EXERCISE PROMPT. Reproduce the listing below word for word, with no pictures.

TASK MATERIAL.
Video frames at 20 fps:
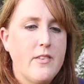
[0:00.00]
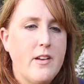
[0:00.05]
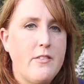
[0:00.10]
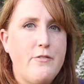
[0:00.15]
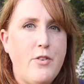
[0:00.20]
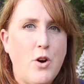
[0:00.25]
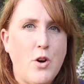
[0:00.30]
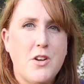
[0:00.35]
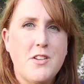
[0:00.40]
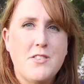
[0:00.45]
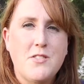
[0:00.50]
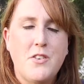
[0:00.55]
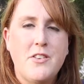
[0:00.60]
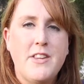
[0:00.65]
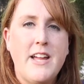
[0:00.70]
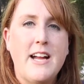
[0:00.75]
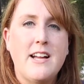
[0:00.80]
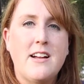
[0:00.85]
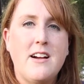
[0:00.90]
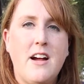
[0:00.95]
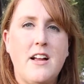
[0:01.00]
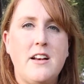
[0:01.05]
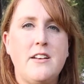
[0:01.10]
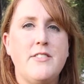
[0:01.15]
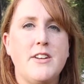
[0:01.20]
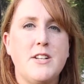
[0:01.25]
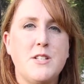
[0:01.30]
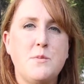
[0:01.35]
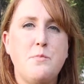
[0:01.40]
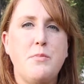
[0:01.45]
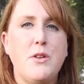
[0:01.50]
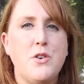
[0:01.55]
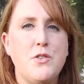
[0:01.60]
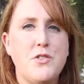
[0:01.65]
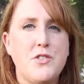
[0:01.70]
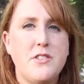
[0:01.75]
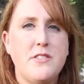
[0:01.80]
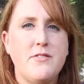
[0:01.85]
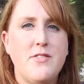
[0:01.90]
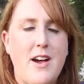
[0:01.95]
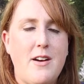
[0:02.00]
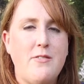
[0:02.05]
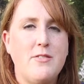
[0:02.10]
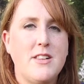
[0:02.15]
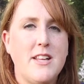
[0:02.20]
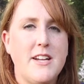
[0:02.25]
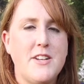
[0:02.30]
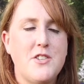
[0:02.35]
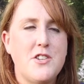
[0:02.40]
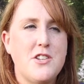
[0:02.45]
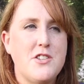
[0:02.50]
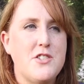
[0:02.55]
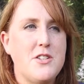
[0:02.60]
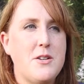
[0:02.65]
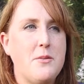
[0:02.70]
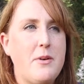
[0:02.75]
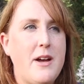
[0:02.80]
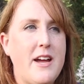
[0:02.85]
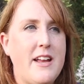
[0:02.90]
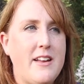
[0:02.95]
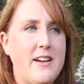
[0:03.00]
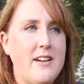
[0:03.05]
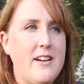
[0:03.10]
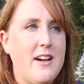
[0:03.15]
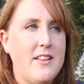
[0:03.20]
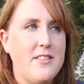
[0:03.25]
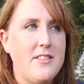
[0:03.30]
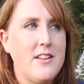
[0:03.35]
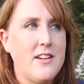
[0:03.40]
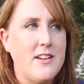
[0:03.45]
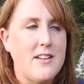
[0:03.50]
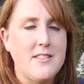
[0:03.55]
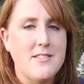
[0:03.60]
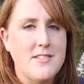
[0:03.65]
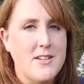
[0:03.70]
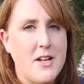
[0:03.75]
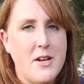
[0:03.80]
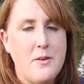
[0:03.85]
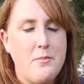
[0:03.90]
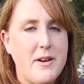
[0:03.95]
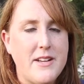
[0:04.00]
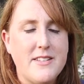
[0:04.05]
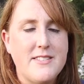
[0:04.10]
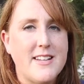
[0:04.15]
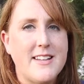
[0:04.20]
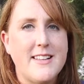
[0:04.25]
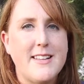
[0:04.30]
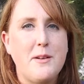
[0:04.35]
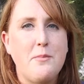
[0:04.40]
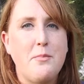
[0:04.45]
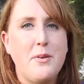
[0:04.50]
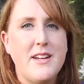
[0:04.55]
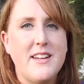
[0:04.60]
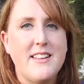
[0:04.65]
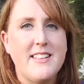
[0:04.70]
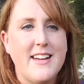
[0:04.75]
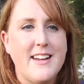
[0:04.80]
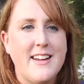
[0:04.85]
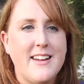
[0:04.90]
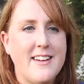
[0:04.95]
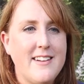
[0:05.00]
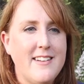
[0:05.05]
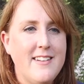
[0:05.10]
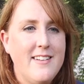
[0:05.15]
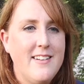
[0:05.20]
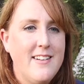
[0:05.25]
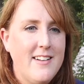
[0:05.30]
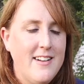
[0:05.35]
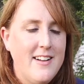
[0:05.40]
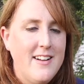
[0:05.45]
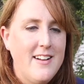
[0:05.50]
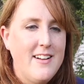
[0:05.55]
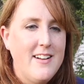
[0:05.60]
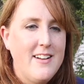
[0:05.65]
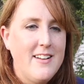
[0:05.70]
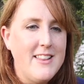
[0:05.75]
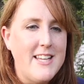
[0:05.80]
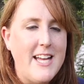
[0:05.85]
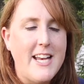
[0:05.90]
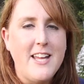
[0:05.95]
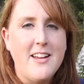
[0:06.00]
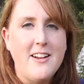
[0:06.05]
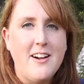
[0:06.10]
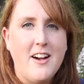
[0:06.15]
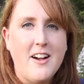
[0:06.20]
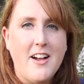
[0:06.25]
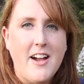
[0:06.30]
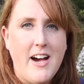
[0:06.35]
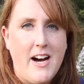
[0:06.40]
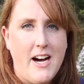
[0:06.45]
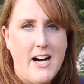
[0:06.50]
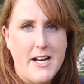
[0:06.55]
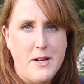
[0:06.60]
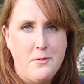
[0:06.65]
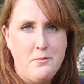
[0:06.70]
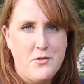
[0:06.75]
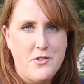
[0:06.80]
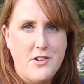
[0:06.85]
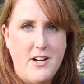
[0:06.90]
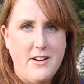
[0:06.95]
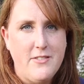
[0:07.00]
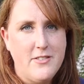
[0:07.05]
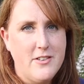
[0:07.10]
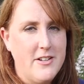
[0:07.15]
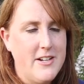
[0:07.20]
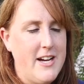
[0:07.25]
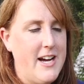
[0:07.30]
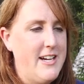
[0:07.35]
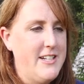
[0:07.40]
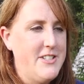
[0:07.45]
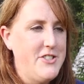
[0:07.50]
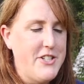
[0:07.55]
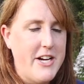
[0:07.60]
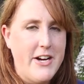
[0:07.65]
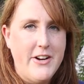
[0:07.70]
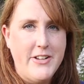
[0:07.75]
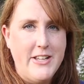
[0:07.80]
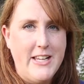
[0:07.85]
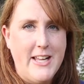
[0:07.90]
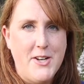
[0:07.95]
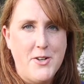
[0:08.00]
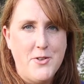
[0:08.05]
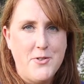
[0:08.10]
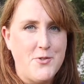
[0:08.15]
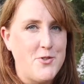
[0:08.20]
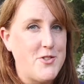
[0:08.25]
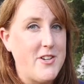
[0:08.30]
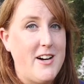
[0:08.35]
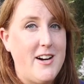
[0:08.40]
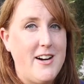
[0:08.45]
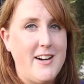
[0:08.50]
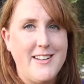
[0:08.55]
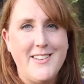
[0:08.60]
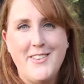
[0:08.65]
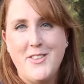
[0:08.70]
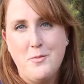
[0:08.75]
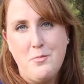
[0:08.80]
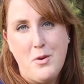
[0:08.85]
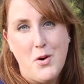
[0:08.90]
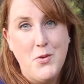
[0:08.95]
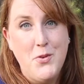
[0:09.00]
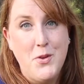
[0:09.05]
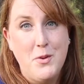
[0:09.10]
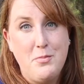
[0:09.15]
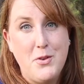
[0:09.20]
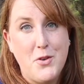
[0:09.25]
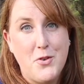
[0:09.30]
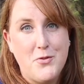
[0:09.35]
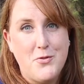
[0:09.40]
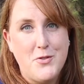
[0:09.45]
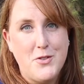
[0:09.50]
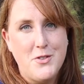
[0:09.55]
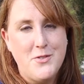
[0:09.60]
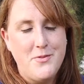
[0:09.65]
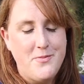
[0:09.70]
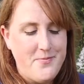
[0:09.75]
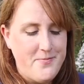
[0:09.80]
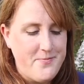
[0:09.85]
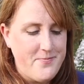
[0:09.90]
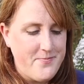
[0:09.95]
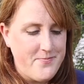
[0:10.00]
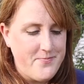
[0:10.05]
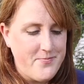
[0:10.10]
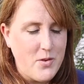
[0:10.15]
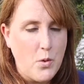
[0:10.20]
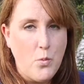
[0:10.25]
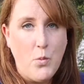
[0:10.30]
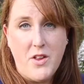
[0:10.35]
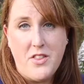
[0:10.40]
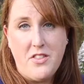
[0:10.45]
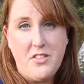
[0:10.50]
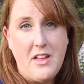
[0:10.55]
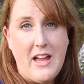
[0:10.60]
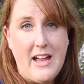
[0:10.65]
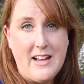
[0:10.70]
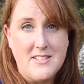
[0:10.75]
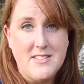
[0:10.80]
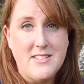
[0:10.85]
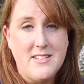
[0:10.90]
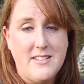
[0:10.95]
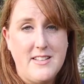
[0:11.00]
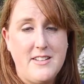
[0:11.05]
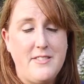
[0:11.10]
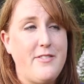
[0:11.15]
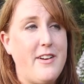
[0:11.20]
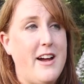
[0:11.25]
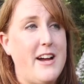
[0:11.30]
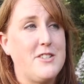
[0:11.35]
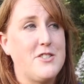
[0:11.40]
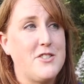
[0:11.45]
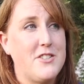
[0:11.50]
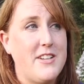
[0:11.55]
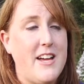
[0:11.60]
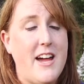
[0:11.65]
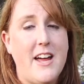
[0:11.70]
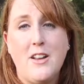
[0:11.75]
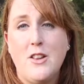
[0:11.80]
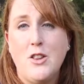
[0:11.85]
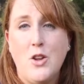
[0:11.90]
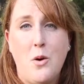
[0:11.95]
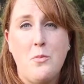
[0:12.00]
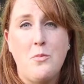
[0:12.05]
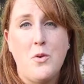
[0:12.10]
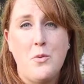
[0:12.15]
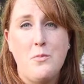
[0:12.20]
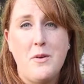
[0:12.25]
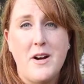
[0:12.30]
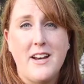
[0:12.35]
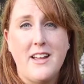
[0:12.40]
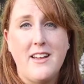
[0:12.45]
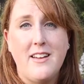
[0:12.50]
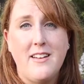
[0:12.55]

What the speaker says: focus on that kind of explosion of that relationship. And I think it's going to basically be like Lady Gaga, Adam Driver, and Jared Leto star in The Bold and the Beautiful, with excellent fashion and a lot more money.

WRITTEN SOLUTION.
Video frames at 20 fps:
[0:00.00]
[0:00.05]
[0:00.10]
[0:00.15]
[0:00.20]
[0:00.25]
[0:00.30]
[0:00.35]
[0:00.40]
[0:00.45]
[0:00.50]
[0:00.55]
[0:00.60]
[0:00.65]
[0:00.70]
[0:00.75]
[0:00.80]
[0:00.85]
[0:00.90]
[0:00.95]
[0:01.00]
[0:01.05]
[0:01.10]
[0:01.15]
[0:01.20]
[0:01.25]
[0:01.30]
[0:01.35]
[0:01.40]
[0:01.45]
[0:01.50]
[0:01.55]
[0:01.60]
[0:01.65]
[0:01.70]
[0:01.75]
[0:01.80]
[0:01.85]
[0:01.90]
[0:01.95]
[0:02.00]
[0:02.05]
[0:02.10]
[0:02.15]
[0:02.20]
[0:02.25]
[0:02.30]
[0:02.35]
[0:02.40]
[0:02.45]
[0:02.50]
[0:02.55]
[0:02.60]
[0:02.65]
[0:02.70]
[0:02.75]
[0:02.80]
[0:02.85]
[0:02.90]
[0:02.95]
[0:03.00]
[0:03.05]
[0:03.10]
[0:03.15]
[0:03.20]
[0:03.25]
[0:03.30]
[0:03.35]
[0:03.40]
[0:03.45]
[0:03.50]
[0:03.55]
[0:03.60]
[0:03.65]
[0:03.70]
[0:03.75]
[0:03.80]
[0:03.85]
[0:03.90]
[0:03.95]
[0:04.00]
[0:04.05]
[0:04.10]
[0:04.15]
[0:04.20]
[0:04.25]
[0:04.30]
[0:04.35]
[0:04.40]
[0:04.45]
[0:04.50]
[0:04.55]
[0:04.60]
[0:04.65]
[0:04.70]
[0:04.75]
[0:04.80]
[0:04.85]
[0:04.90]
[0:04.95]
[0:05.00]
[0:05.05]
[0:05.10]
[0:05.15]
[0:05.20]
[0:05.25]
[0:05.30]
[0:05.35]
[0:05.40]
[0:05.45]
[0:05.50]
[0:05.55]
[0:05.60]
[0:05.65]
[0:05.70]
[0:05.75]
[0:05.80]
[0:05.85]
[0:05.90]
[0:05.95]
[0:06.00]
[0:06.05]
[0:06.10]
[0:06.15]
[0:06.20]
[0:06.25]
[0:06.30]
[0:06.35]
[0:06.40]
[0:06.45]
[0:06.50]
[0:06.55]
[0:06.60]
[0:06.65]
[0:06.70]
[0:06.75]
[0:06.80]
[0:06.85]
[0:06.90]
[0:06.95]
[0:07.00]
[0:07.05]
[0:07.10]
[0:07.15]
[0:07.20]
[0:07.25]
[0:07.30]
[0:07.35]
[0:07.40]
[0:07.45]
[0:07.50]
[0:07.55]
[0:07.60]
[0:07.65]
[0:07.70]
[0:07.75]
[0:07.80]
[0:07.85]
[0:07.90]
[0:07.95]
[0:08.00]
[0:08.05]
[0:08.10]
[0:08.15]
[0:08.20]
[0:08.25]
[0:08.30]
[0:08.35]
[0:08.40]
[0:08.45]
[0:08.50]
[0:08.55]
[0:08.60]
[0:08.65]
[0:08.70]
[0:08.75]
[0:08.80]
[0:08.85]
[0:08.90]
[0:08.95]
[0:09.00]
[0:09.05]
[0:09.10]
[0:09.15]
[0:09.20]
[0:09.25]
[0:09.30]
[0:09.35]
[0:09.40]
[0:09.45]
[0:09.50]
[0:09.55]
[0:09.60]
[0:09.65]
[0:09.70]
[0:09.75]
[0:09.80]
[0:09.85]
[0:09.90]
[0:09.95]
[0:10.00]
[0:10.05]
[0:10.10]
[0:10.15]
[0:10.20]
[0:10.25]
[0:10.30]
[0:10.35]
[0:10.40]
[0:10.45]
[0:10.50]
[0:10.55]
[0:10.60]
[0:10.65]
[0:10.70]
[0:10.75]
[0:10.80]
[0:10.85]
[0:10.90]
[0:10.95]
[0:11.00]
[0:11.05]
[0:11.10]
[0:11.15]
[0:11.20]
[0:11.25]
[0:11.30]
[0:11.35]
[0:11.40]
[0:11.45]
[0:11.50]
[0:11.55]
[0:11.60]
[0:11.65]
[0:11.70]
[0:11.75]
[0:11.80]
[0:11.85]
[0:11.90]
[0:11.95]
[0:12.00]
[0:12.05]
[0:12.10]
[0:12.15]
[0:12.20]
[0:12.25]
[0:12.30]
[0:12.35]
[0:12.40]
[0:12.45]
[0:12.50]
[0:12.55]

What the speaker says: focus on that kind of explosion of that relationship. And I think it's going to basically be like Lady Gaga, Adam Driver, and Jared Leto star in The Bold and the Beautiful, with excellent fashion and a lot more money.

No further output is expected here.